Right away, you could tell the audience had a lot of questions. Will it really help to keep her finger locked up? If she gets to be 35 and still isn't married, then can she have the key? Is there some whiff of male control of female sexuality here?
Well, the plan may have a few holes in it, but what we have here, friends, is the latest answer to a series of complex and troubling problems—not an answer just to sex education and to teenage pregnancy but to unwanted pregnancy in general, to abortion, to homosexuality, to AIDS, to pornography, to sex itself.
Sex. There it is, your root cause. The answer is, Just say no. You stop sex and that takes care of all the rest. Heaven only knows why it took so long for people to come to this conclusion.

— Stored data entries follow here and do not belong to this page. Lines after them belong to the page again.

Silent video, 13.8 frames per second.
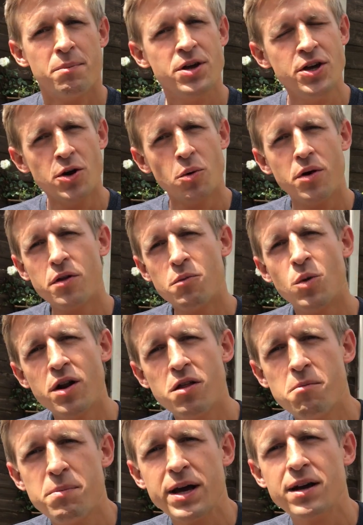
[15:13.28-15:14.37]
But you know what?
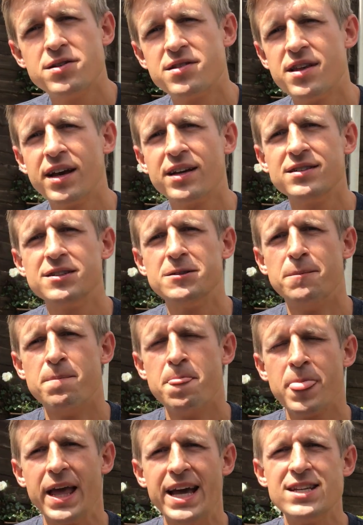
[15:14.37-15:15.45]
One of the biggest things
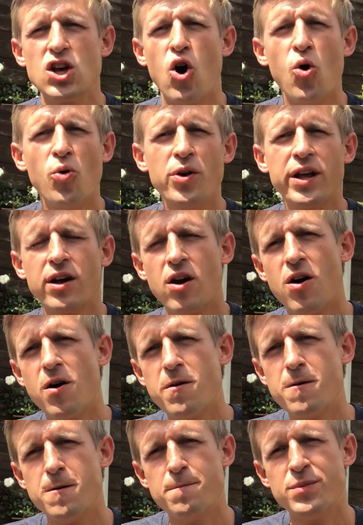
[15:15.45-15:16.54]
is holding
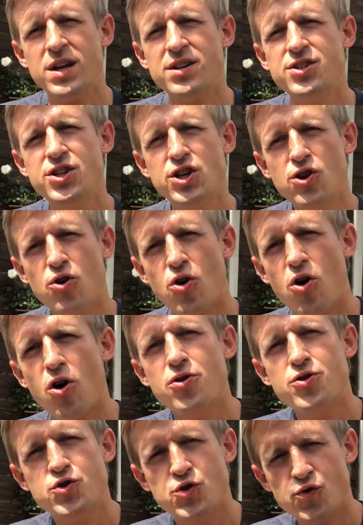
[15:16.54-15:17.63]
on to
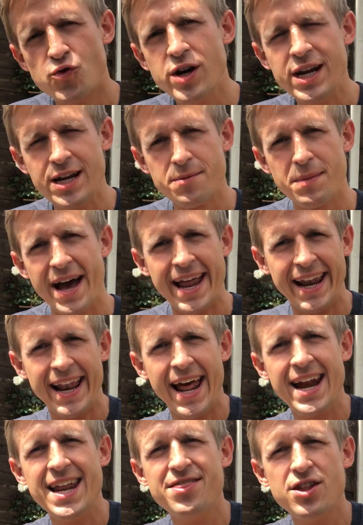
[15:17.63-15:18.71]
your dream and
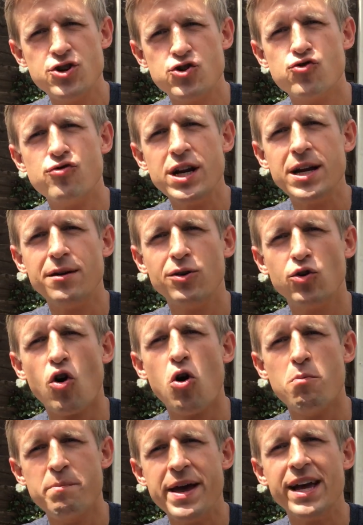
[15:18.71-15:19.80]
letting the dream
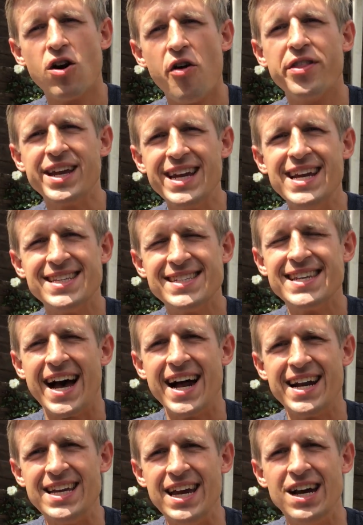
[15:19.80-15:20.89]
grow big on the
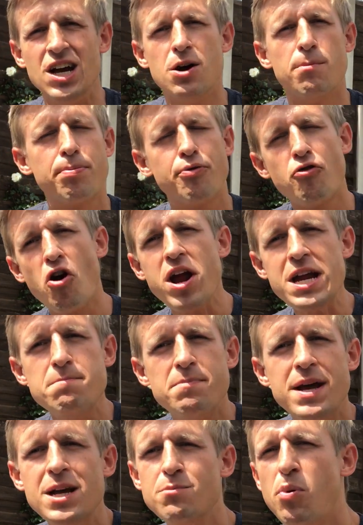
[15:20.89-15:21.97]
inside of you. Pray
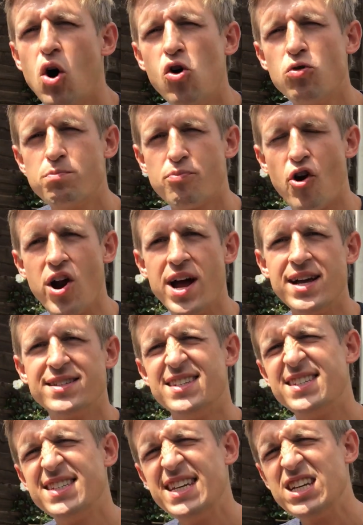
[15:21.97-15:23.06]
big, bold
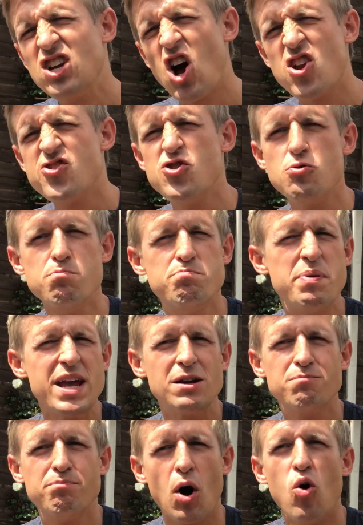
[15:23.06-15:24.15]
prayers and see God do
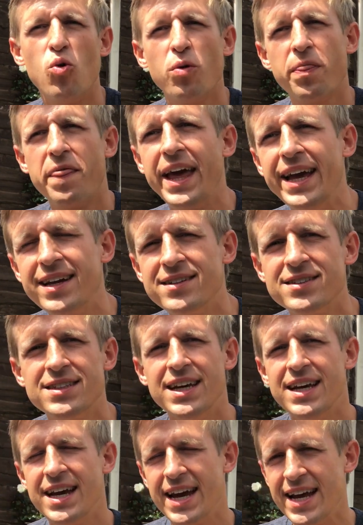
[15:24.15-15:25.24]
big, bold things
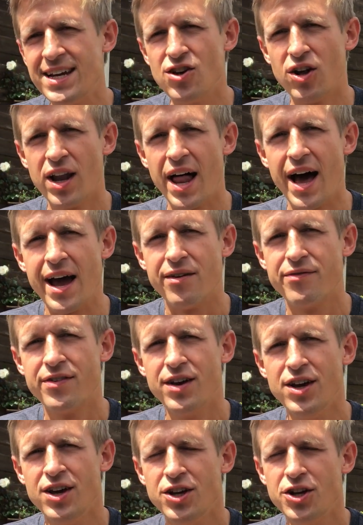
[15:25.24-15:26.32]
in your life.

Look, we all know we're supposed to be living in a sexually liberated country; it has been 25 years since the sexual revolution made the cover of Time magazine, and by now, we're all supposed to have these stainless-steel, free-from-guilt, sex-is-good-for-you attitudes. Bull. The fact is that sex is scary. It makes people feel guilty and ashamed of themselves. It embarrasses the hell out of them. It causes no end of trouble and is probably the root of as much evil as money. Sex has all these squirmy manifestations—makes you do things you don't really want to, lose control, act the fool; it's a hunger, a craving you can't do anything about. It exposes people's weaknesses and vulnerabilities: Very few things hurt more than a betrayal in a sexual relationship, because it's a treason against intimacy, against trust. Sex is powerful stuff.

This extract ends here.